É neste quadro que se insere o Fórum de Psicanálise de São Paulo. Suas características são bastante inovadoras. Assimilando dentro de si pessoas com razoável percurso analítico e com trajetórias que passam indistintamente pelos três modelos acima apresentados o Fórum teve de lidar com diversas recusas constitutivas: recusa das mestrias sustentadas instrumentalmente, recusa da submissão incontinente a outras tradições e associações psicanalíticas, recusa da mercantilização do discurso sobre a psicanálise. A reunião de descontentes não gera por si só um projeto comum, o que é trivial.

No entanto, certas características da situação asim criada favoreceram a valorização de uma quarta possibilidade para um modelo de transmissão. Aquela que colocaria a ênfase na alteridade. Evito aqui propositalmente o uso das noções de outro e de Outro, dado o desgaste representado sobre estes conceitos quando aplicados fora das situações especificamente clínicas. Uma transmissão orientada pela alteridade responde a uma subversão da posição de objeto que os praticantes da psicanálise virtualmente deveriam suportar para levar a cabo sua participação nos diversos modelos de transmissão que verificamos em São Paulo. Inversamente constata-se neste projeto que o agente da transmissão não coincide com seu sujeito. É desta forma que os temas da multiplicidade, da diferença e da particularidade da tradição lacaniana em São Paulo dominaram os debates de constituição do Fórum.

Note-se que a reunião propiciada pelo Fórum em São Paulo é um fato inédito. Em função disso o interesse nas conexões e vinculações nacionais e internacionais foi atravessado pela consideração desse fato novo. O que não configura necessariamente uma posição de confronto ou de desenlaçamento em relação a este contexto, contexto que está na própria origem do Fórum em São Paulo. Os temores que dominam o projeto associativo podem ser reduzidos a três: neocolonização milleriana, desagregação do vetor escola e a reinstalação de mestrias incubadas. Cada um desses temores reflete-se em uma história possível do Fórum: movimento gerado por uma cessão da Escola Brasileira de Psicanálise, que põe em dúvida e se dispõe a pensar criticamente seus agentes, seus meios ou suas finalidades. A instalação de um setor denominado "ouvidoria", cuja função é exatamente comportar uma exterioridade interna a associação respondeu concretamente a esta preocupação com alteridade no plano do funcionamento. Outra incidência do mesmo princípio se dá na inversão do lugar propositivo das iniciativas de transmissão. Não mais o corpo constituído nas instâncias associativas mas os próprios participantes. A idéia de um ensino a seu próprio risco e desejo fica assim ampliada para todas as iniciativas do Fórum o que preserva parcialmente contra o uso instrumental dos meios de transmissão.
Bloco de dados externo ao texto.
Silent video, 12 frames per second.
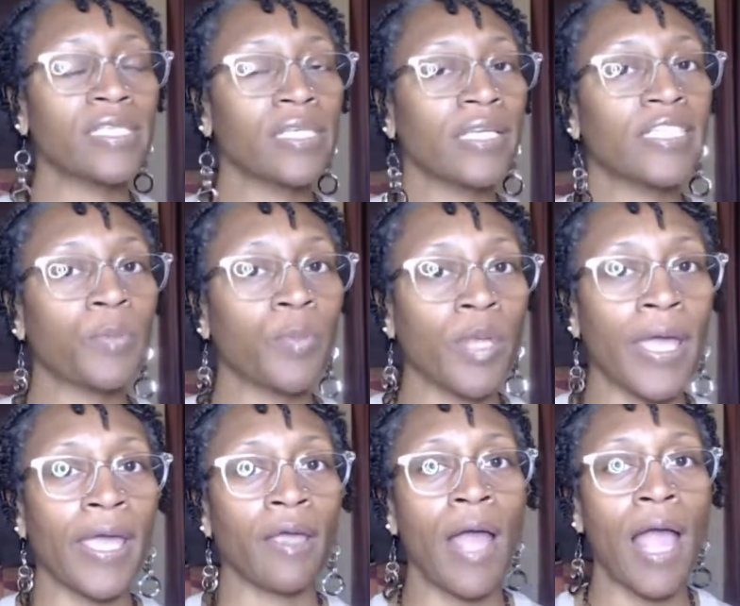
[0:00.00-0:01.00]
to
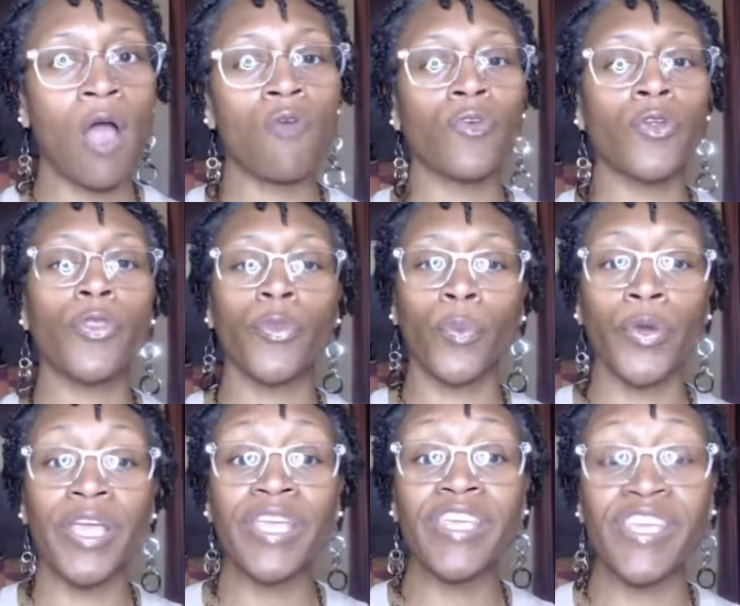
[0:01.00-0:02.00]
explain how for
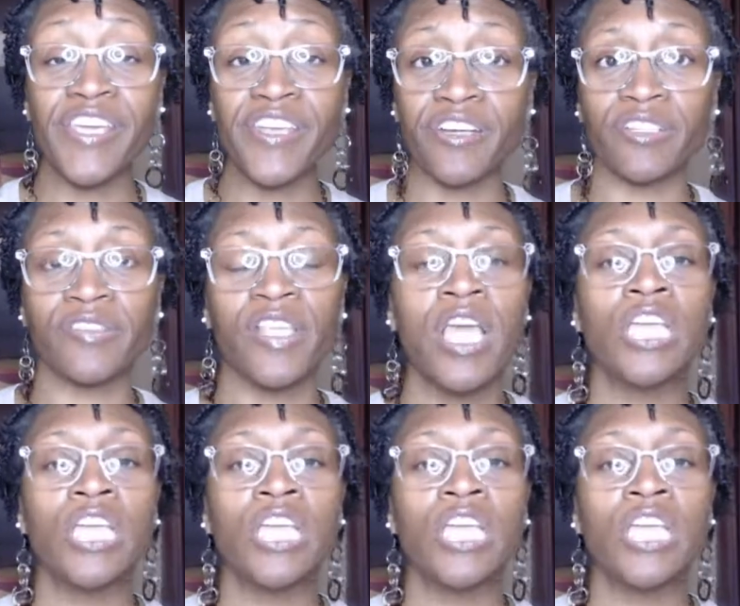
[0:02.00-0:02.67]
3 years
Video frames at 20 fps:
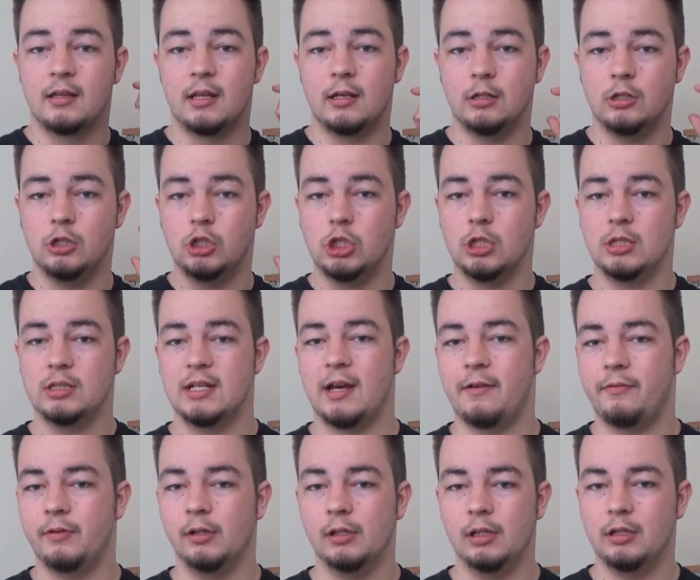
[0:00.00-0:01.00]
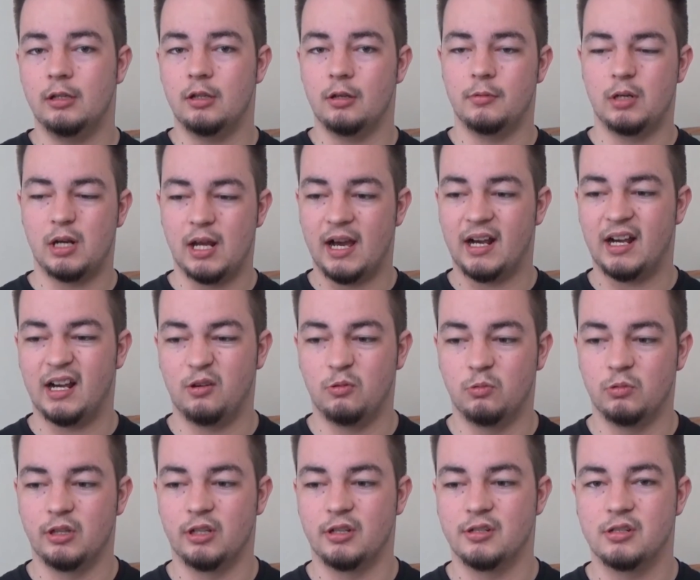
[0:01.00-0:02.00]
then you should definitely come and hang
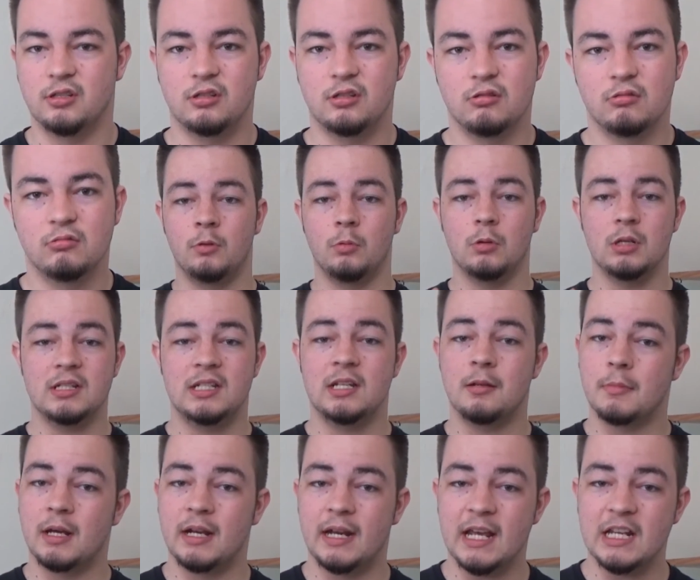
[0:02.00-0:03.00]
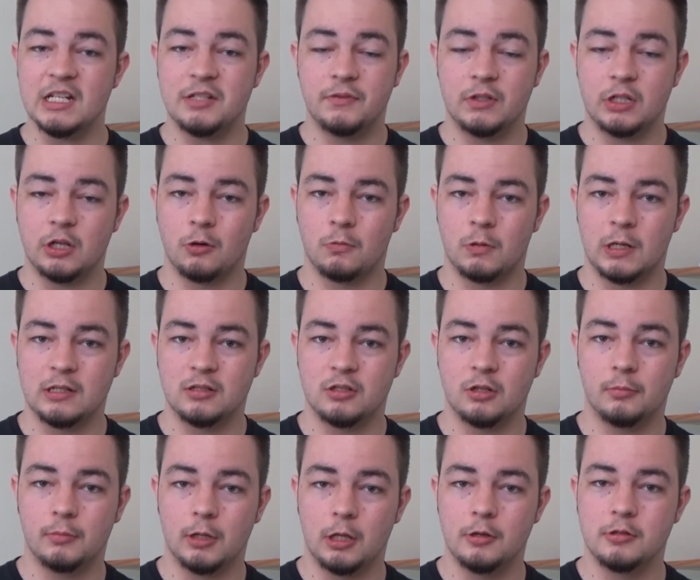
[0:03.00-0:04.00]
out with us. If you want to see my next video when it's
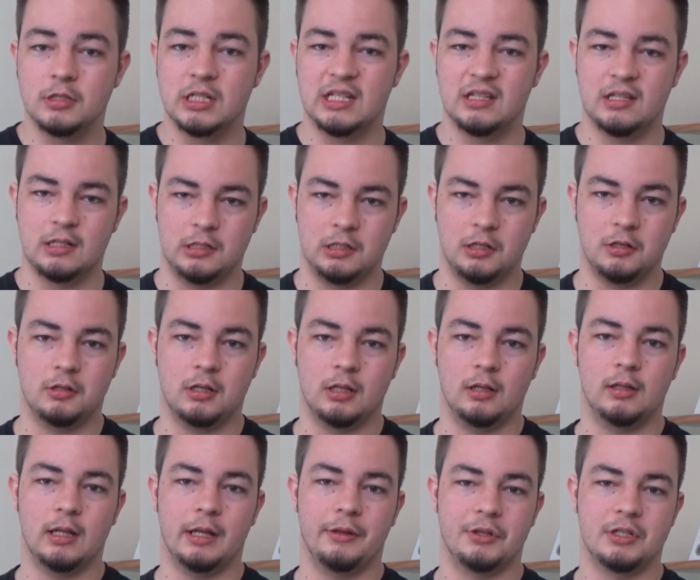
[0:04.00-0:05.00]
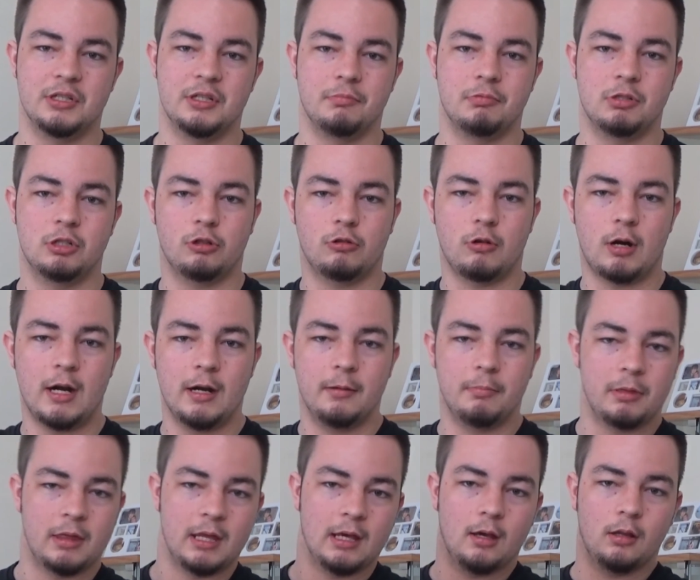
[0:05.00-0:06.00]
uploaded, then you can click the subscribe
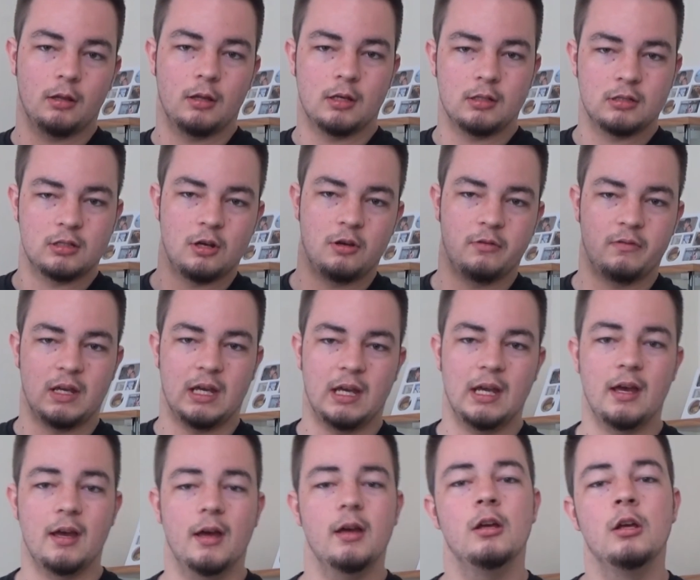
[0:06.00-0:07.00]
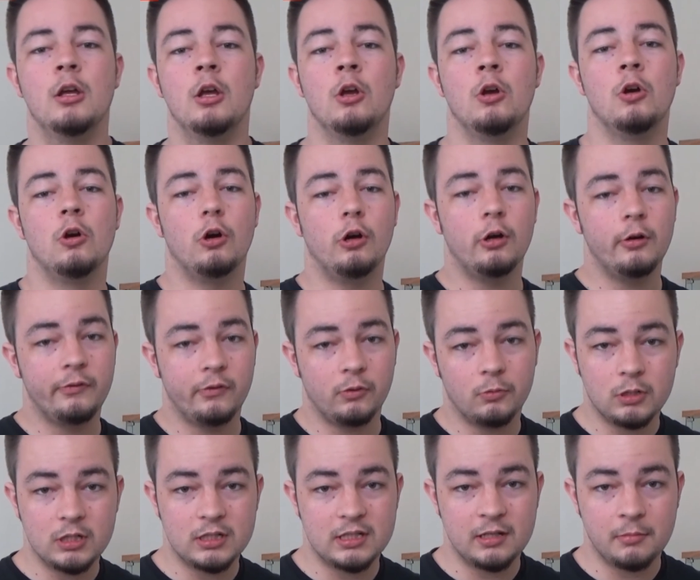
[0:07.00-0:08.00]
thing that's over here. Or if you
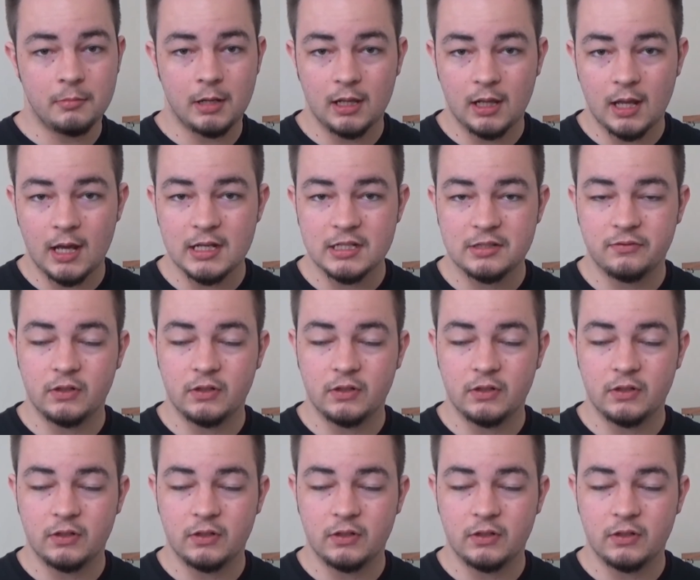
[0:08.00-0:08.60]
want to see my last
Procura-se, desta maneira, colocar o princípio do gradus à frente do da hierarquia. O reconhecimento informal daquilo que ele comporta tem assim primazia sobre a hierarquia que em si deve ser tendente à própria dissolução.

O que tem tornado o desenvolvimento do Fórum em São Paulo, sob certos aspectos, mais lento do que o que se observa em outras localidades é exatamente esforço por fazer com o o próprio trabalho estabeleça as condições de seu prosseguimento. Evita-se assim quer o ideal institucional de perseverança e preservação de si mesmo quer o tarefismo finalista com o que se pode confundir a vetorização rumo a escola.

A constituição de uma associação de praticantes da psicanálise é semelhante a formação de um sintoma: compromisso entre desejos inconciliáveis, encobrimento de um impossível, ilusão de entendimento e ... resposta ao Outro. A história do movimento psicanalítico o mostra a exaustão. Nesta medida tal associação é recebida com um certo cinismo e sua estatura não deixa de estar rebaixada de saída. É neste lugar que talvez ela deva estar mesmo. Para São Paulo, que viveu sempre de tanta inibição, um pouco de sintoma será bem vindo.